Your aunts and uncles are overstepping their boundaries. I don’t doubt that they are grieving their loss of their sister but that doesn’t excuse their behavior.
You are grieving too. They seem to be disqualifying your emotions because you don’t live nearby. That certainly isn’t fair.
Families aren’t like they were a long time ago. They don’t always live in close proximity anymore. People move to different parts of the country for various reasons, especially in today’s job market.
Just because you don’t live close to your family doesn’t mean that you aren’t grieving. I’m sorry that your mom said those hurtful things to you. I admire the grace that you showed to her and your father. That speaks volumes about your character.

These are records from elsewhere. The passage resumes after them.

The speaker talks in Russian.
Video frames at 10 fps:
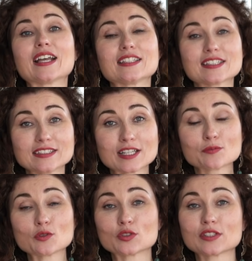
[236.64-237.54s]
Если
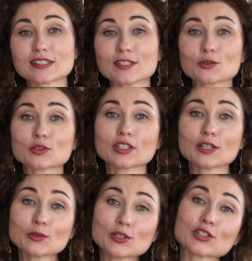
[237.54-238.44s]
нажмете на значок
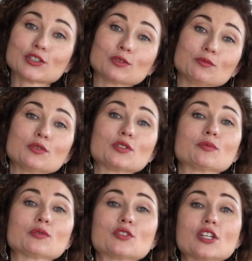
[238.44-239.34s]
колокольчика, то будете
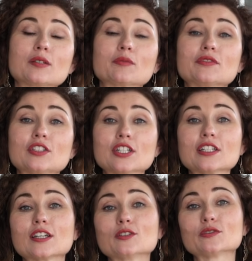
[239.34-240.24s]
получать
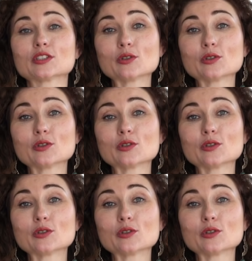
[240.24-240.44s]
оповещения о новыхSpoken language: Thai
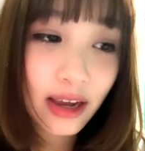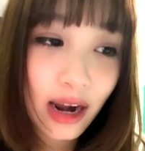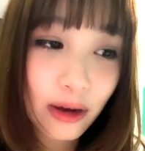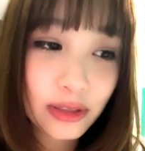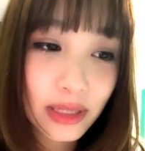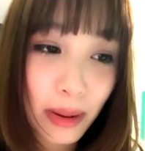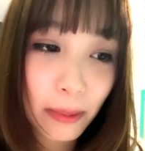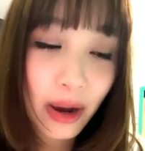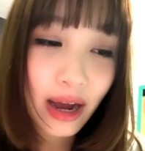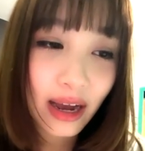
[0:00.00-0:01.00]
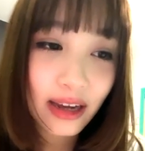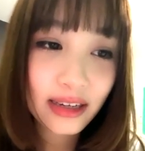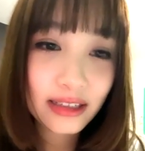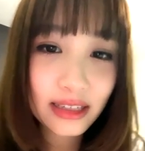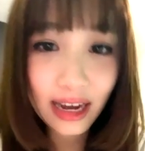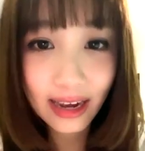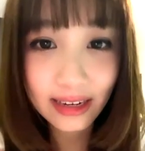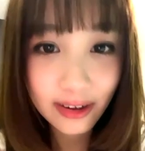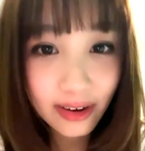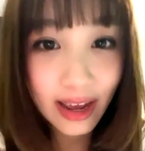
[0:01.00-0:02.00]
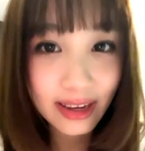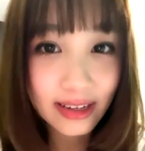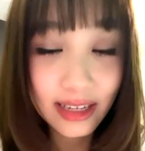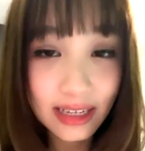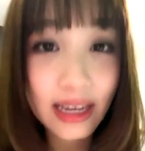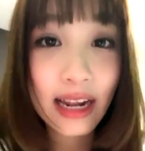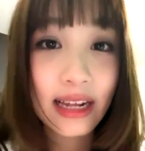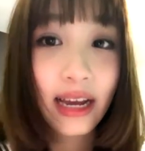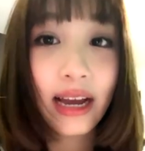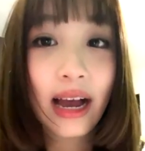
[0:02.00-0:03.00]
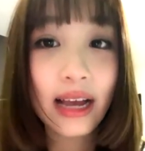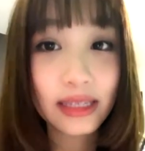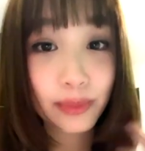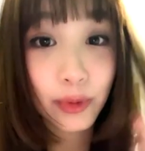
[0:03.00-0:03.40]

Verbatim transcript: เราจะแบบว่าขายเท่าไหร่ดีอะไรขายจำ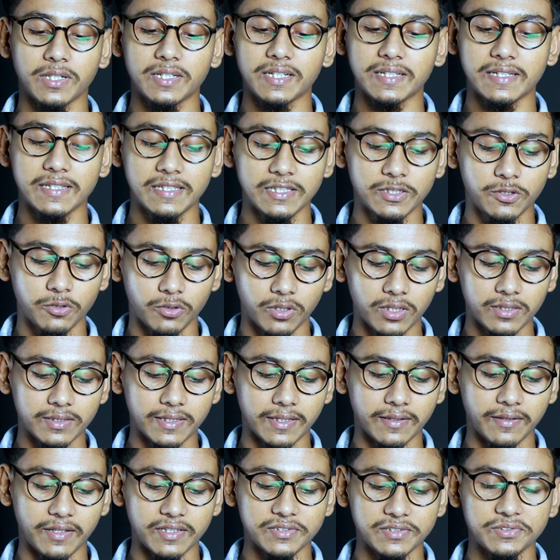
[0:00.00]
একটা ক্লিক করে
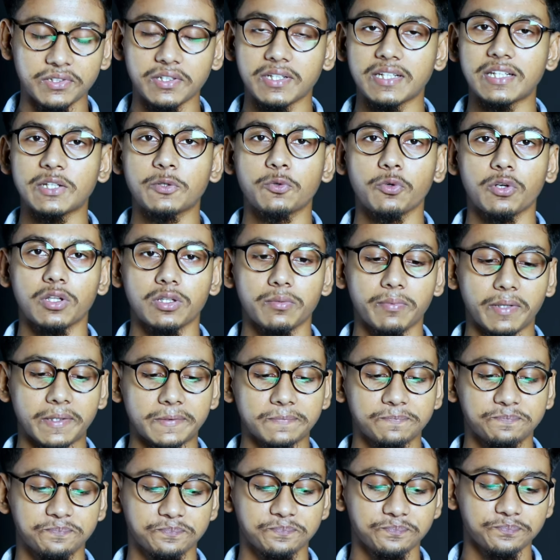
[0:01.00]
দেন নেক্সটে ক্লিক করে
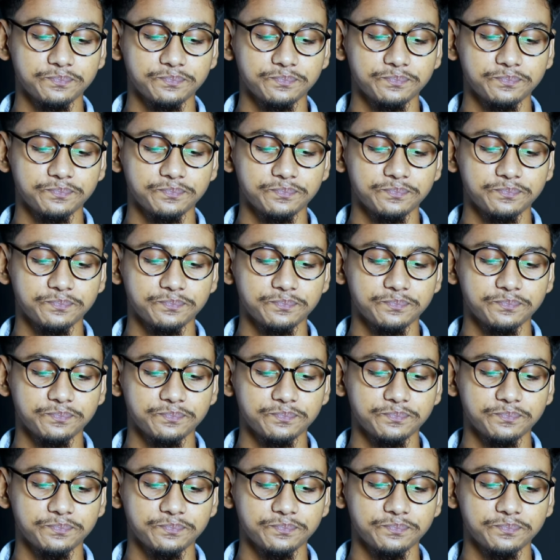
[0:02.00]
দিবেনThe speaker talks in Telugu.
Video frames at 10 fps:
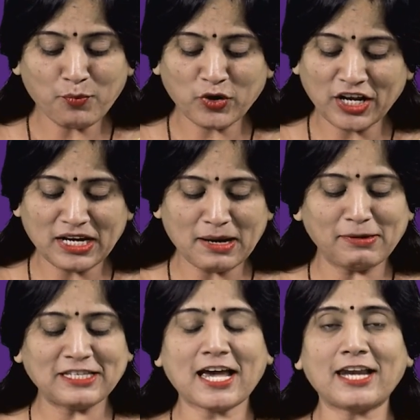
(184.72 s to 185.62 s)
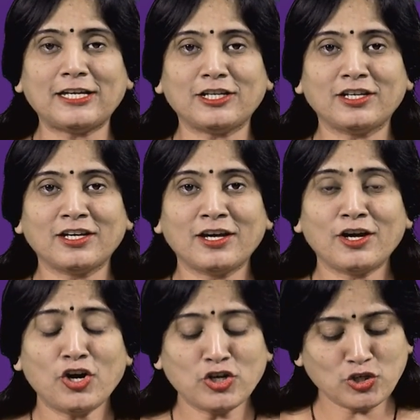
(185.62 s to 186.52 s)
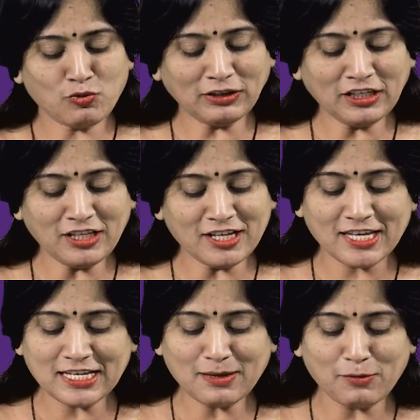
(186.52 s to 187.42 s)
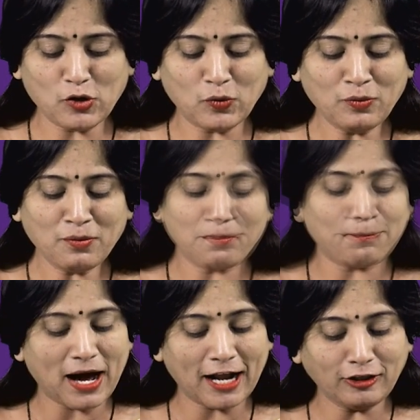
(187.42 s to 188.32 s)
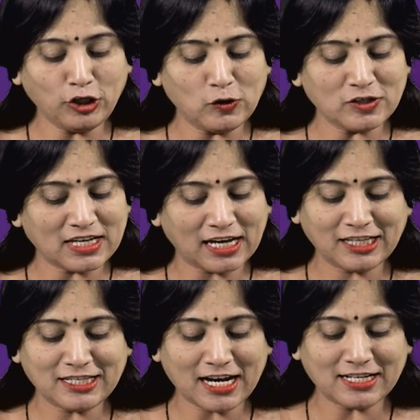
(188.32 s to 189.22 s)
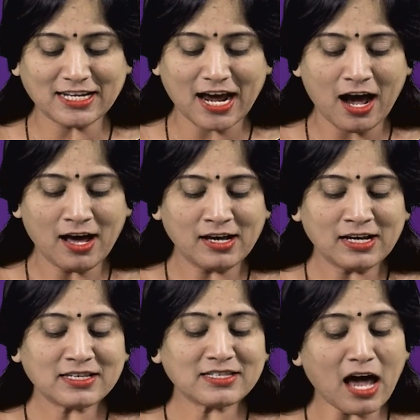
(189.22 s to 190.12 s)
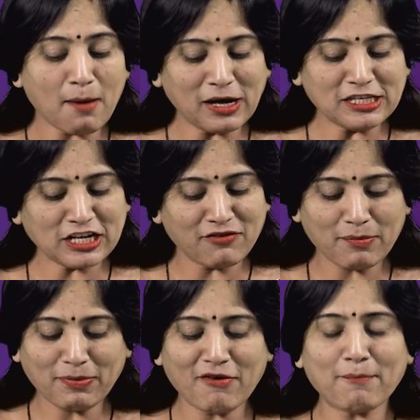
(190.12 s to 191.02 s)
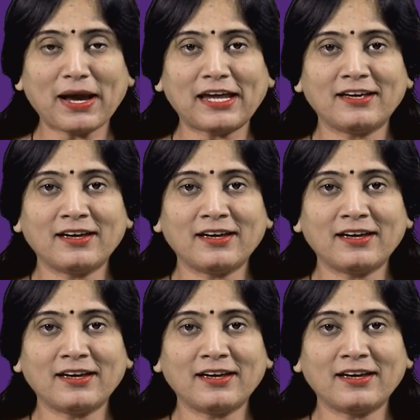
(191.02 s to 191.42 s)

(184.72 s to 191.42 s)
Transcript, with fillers: పునర్నిర్మించాలి స్వతంత్ర దేశంలో భారతీయులు సాధించాల్సిన సామాజిక విప్లవంపై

You deserve to be treated with respect from your aunts and uncles. I am truly sorry that they do not realize how they are behaving. Chalk it up to ignorance.
It’s your decision how involved you wish to be with your father’s care. In my opinion, your aunts and uncles should step aside and support your decisions regarding your dad’s care. I don’t feel that your extended family should be pressuring him or you in any way, shape or form.
Best wishes to you and your father.
I'm trying to remember her at the better times and not how sick she was those last few days. I know that she would be disappointed in them for essentially disregarding my grief for whatever reason. Had it happened with one of her sisters or brothers, she would have been holding their children up and offering them stories or memories from the past.
I hope that their intentions are better than I assume. My dad needs their support not their manipulation. As I told him, he is free to make decisions on his own and include them or disclude them as he sees fit. My feelings about them shouldn't stand in the way. I don't want to come home to visit or see him and feel like I'm intruding.
I'm hopeful the signs that mom saw regarding dementia were stress related and that he is ready to step up to the plate. As I told him, I am physically going back but I am here for him and will do what needs doing. I just need him to be honest with me about what he needs. He's never lived alone, having gone from his parents to married life for over 50 years. I know this is an adjustment. There are no easy answers for any of it.